## Data listing

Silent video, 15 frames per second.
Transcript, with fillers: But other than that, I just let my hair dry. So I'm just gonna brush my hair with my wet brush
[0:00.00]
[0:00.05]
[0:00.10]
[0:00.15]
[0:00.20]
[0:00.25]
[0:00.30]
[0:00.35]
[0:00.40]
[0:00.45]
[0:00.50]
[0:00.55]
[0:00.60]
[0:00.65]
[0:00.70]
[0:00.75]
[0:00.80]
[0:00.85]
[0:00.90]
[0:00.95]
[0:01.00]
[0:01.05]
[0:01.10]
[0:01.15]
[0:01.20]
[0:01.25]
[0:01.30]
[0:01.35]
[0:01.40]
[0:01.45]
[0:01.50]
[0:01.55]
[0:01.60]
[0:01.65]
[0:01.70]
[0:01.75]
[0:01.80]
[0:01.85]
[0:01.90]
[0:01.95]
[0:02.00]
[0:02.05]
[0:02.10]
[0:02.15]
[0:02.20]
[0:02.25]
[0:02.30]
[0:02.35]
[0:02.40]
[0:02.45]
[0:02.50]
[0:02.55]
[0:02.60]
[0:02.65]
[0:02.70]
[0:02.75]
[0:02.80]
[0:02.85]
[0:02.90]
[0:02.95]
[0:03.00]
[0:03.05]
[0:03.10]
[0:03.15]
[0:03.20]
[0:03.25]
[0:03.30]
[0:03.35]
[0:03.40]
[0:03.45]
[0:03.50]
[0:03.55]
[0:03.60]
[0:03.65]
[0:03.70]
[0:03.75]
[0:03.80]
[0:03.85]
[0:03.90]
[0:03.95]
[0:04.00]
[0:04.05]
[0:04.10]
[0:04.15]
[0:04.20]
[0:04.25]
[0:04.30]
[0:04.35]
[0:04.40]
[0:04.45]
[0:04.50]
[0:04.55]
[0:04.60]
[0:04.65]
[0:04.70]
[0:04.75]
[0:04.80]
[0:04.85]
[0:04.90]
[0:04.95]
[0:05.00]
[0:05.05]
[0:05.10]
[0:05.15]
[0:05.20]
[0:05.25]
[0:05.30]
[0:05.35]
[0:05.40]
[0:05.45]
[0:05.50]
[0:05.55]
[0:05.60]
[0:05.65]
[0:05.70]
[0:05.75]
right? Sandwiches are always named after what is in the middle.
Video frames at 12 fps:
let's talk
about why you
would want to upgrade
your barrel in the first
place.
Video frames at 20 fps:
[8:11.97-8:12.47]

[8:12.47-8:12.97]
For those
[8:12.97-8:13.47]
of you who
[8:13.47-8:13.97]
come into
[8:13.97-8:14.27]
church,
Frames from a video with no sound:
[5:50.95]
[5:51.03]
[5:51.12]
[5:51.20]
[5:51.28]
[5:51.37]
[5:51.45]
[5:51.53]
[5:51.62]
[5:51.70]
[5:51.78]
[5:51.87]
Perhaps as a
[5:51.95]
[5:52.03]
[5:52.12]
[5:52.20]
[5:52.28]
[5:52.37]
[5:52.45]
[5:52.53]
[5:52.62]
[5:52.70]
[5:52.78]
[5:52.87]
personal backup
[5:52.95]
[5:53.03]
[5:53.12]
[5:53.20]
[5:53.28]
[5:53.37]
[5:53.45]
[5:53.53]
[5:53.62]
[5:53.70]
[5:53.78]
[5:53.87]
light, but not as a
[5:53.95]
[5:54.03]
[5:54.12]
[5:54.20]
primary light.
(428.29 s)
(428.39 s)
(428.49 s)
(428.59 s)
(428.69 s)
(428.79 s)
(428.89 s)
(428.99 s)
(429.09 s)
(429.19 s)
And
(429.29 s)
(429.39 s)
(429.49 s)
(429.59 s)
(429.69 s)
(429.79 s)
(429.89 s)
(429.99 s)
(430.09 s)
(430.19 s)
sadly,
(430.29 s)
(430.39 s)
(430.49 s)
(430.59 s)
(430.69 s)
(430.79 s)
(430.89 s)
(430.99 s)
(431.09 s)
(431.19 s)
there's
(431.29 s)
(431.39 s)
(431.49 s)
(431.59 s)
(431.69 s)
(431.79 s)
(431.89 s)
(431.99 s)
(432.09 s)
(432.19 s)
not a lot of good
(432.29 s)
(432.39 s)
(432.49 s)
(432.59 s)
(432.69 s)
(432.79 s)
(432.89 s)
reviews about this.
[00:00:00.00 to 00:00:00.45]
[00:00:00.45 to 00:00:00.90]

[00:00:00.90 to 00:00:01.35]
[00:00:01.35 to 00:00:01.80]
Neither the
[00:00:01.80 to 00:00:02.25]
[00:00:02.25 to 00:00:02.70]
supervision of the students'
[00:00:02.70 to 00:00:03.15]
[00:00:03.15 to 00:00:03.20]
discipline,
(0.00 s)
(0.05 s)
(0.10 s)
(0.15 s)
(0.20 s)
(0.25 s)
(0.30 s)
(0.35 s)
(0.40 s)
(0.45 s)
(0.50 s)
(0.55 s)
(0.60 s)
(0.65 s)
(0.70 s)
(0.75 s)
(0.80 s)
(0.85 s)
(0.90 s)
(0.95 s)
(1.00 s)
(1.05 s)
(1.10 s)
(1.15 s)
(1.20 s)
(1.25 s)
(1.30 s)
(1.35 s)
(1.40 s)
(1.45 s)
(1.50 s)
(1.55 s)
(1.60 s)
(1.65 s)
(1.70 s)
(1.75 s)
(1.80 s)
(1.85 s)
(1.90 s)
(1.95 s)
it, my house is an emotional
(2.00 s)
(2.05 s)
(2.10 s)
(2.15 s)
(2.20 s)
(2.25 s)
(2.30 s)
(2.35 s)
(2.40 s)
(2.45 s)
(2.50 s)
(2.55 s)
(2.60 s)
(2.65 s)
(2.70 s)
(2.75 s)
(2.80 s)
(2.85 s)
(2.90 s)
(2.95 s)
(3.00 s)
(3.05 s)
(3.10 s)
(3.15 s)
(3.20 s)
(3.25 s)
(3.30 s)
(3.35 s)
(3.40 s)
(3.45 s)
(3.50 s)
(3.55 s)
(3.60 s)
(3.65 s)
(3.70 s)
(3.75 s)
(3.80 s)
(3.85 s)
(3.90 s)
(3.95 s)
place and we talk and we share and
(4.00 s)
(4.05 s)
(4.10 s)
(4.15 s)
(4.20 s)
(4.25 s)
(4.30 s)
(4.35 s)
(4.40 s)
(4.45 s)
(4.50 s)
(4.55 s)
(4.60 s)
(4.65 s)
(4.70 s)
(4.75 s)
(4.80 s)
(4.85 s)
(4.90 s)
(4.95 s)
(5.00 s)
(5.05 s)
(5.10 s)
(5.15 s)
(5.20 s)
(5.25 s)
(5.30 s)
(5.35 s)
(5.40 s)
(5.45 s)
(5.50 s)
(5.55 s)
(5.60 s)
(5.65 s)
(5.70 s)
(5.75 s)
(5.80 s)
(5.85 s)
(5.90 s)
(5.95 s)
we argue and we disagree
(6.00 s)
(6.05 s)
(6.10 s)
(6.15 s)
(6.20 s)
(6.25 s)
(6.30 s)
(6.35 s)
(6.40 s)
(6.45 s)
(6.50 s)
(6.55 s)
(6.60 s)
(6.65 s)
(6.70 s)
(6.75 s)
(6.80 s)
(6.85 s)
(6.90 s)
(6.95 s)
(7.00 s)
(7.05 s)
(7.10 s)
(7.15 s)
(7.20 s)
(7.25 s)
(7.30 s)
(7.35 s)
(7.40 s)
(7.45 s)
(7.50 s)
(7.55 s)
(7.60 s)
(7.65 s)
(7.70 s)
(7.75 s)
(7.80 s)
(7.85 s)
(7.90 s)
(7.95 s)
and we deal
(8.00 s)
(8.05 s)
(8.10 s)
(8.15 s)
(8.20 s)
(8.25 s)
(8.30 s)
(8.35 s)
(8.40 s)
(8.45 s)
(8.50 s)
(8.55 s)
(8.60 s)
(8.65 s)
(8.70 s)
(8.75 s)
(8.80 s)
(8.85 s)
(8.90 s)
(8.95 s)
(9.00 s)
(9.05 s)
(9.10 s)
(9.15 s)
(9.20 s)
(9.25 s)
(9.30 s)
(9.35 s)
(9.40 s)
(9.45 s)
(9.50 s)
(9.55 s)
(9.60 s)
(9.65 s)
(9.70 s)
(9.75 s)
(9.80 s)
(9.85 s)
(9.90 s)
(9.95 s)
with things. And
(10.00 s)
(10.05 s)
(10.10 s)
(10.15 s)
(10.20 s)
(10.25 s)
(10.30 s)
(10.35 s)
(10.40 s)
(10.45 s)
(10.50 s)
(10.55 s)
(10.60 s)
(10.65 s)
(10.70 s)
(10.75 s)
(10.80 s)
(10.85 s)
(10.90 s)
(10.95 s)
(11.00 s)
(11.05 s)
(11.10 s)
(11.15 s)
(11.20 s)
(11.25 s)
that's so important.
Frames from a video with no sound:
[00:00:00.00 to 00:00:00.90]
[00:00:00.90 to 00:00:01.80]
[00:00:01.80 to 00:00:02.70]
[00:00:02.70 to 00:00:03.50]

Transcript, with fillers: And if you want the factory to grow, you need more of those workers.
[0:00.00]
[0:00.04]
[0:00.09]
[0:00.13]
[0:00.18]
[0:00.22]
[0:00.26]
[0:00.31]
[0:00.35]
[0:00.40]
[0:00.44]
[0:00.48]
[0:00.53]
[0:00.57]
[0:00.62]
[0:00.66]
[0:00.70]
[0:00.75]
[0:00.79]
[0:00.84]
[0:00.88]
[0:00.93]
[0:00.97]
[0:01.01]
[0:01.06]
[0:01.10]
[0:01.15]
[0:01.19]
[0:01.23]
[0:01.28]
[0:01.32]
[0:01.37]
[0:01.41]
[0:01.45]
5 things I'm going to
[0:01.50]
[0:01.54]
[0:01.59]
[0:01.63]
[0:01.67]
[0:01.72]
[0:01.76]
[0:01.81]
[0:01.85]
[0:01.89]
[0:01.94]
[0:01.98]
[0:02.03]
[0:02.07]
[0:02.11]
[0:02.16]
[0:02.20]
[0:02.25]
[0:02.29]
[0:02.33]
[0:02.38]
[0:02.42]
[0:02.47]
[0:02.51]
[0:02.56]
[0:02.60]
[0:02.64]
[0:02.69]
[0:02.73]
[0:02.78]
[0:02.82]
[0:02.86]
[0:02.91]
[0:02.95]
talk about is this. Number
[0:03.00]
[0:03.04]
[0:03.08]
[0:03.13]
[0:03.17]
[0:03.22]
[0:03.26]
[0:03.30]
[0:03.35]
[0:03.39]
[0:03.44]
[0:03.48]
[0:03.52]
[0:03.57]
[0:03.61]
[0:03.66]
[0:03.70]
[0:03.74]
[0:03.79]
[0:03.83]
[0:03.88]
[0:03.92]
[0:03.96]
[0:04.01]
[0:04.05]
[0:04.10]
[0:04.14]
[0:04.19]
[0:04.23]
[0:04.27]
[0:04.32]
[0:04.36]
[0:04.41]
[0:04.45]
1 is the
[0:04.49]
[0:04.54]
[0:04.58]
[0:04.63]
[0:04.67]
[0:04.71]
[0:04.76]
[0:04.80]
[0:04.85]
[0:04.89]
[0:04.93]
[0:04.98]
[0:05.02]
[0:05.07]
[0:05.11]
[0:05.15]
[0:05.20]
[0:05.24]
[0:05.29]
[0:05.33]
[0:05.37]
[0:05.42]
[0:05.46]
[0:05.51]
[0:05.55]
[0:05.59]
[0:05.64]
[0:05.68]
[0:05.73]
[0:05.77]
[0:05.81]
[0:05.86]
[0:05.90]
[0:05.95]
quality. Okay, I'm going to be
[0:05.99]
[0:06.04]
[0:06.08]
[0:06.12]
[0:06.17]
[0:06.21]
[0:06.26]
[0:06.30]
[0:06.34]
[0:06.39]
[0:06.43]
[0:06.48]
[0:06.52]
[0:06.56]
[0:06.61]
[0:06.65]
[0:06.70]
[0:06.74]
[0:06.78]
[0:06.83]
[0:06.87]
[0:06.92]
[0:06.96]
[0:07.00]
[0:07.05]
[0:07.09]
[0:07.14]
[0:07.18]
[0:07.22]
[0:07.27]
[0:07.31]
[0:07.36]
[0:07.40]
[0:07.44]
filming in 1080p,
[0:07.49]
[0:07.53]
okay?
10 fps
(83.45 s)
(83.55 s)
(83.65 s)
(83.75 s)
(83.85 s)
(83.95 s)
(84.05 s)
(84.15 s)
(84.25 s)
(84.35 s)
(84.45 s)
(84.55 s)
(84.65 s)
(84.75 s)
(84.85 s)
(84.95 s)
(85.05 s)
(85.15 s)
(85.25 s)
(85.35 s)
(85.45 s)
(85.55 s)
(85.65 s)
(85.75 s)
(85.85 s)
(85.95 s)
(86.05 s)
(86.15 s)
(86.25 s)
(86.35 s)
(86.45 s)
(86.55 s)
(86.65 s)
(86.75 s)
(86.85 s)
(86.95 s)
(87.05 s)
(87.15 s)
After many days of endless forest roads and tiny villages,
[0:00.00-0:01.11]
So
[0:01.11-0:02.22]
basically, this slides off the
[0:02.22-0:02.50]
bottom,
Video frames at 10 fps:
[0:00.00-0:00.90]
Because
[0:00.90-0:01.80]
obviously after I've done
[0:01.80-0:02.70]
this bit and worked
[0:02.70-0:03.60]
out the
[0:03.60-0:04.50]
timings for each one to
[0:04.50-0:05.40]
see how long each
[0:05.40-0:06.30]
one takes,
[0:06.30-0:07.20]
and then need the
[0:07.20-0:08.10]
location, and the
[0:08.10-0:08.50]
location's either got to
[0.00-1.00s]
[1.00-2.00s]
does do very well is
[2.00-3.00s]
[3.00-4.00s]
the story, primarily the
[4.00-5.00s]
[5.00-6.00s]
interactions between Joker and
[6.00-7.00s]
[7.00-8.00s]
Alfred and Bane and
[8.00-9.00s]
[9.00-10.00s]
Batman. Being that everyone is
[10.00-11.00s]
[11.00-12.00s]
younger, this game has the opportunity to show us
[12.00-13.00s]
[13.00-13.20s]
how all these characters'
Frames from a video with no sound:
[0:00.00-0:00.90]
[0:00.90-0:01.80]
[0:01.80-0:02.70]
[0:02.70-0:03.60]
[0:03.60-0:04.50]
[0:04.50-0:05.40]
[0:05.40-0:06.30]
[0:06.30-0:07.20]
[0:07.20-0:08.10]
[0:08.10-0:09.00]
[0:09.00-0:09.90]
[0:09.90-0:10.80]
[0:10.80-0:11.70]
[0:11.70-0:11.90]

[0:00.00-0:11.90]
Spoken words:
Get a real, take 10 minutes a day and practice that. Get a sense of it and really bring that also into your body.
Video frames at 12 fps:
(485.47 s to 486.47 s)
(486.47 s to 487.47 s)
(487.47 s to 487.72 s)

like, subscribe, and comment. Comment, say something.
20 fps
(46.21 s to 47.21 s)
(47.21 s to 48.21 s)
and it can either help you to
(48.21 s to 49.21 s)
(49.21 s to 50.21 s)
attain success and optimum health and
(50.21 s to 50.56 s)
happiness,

## Goal of the exercise
Every line from the one containing "[0:10.80-0:11.70]" to the end of the material above must be written out exactly. Nothing else is wanted.

## Your solution
[0:10.80-0:11.70]
[0:11.70-0:11.90]

[0:00.00-0:11.90]
Spoken words:
Get a real, take 10 minutes a day and practice that. Get a sense of it and really bring that also into your body.
Video frames at 12 fps:
(485.47 s to 486.47 s)
(486.47 s to 487.47 s)
(487.47 s to 487.72 s)

like, subscribe, and comment. Comment, say something.
20 fps
(46.21 s to 47.21 s)
(47.21 s to 48.21 s)
and it can either help you to
(48.21 s to 49.21 s)
(49.21 s to 50.21 s)
attain success and optimum health and
(50.21 s to 50.56 s)
happiness,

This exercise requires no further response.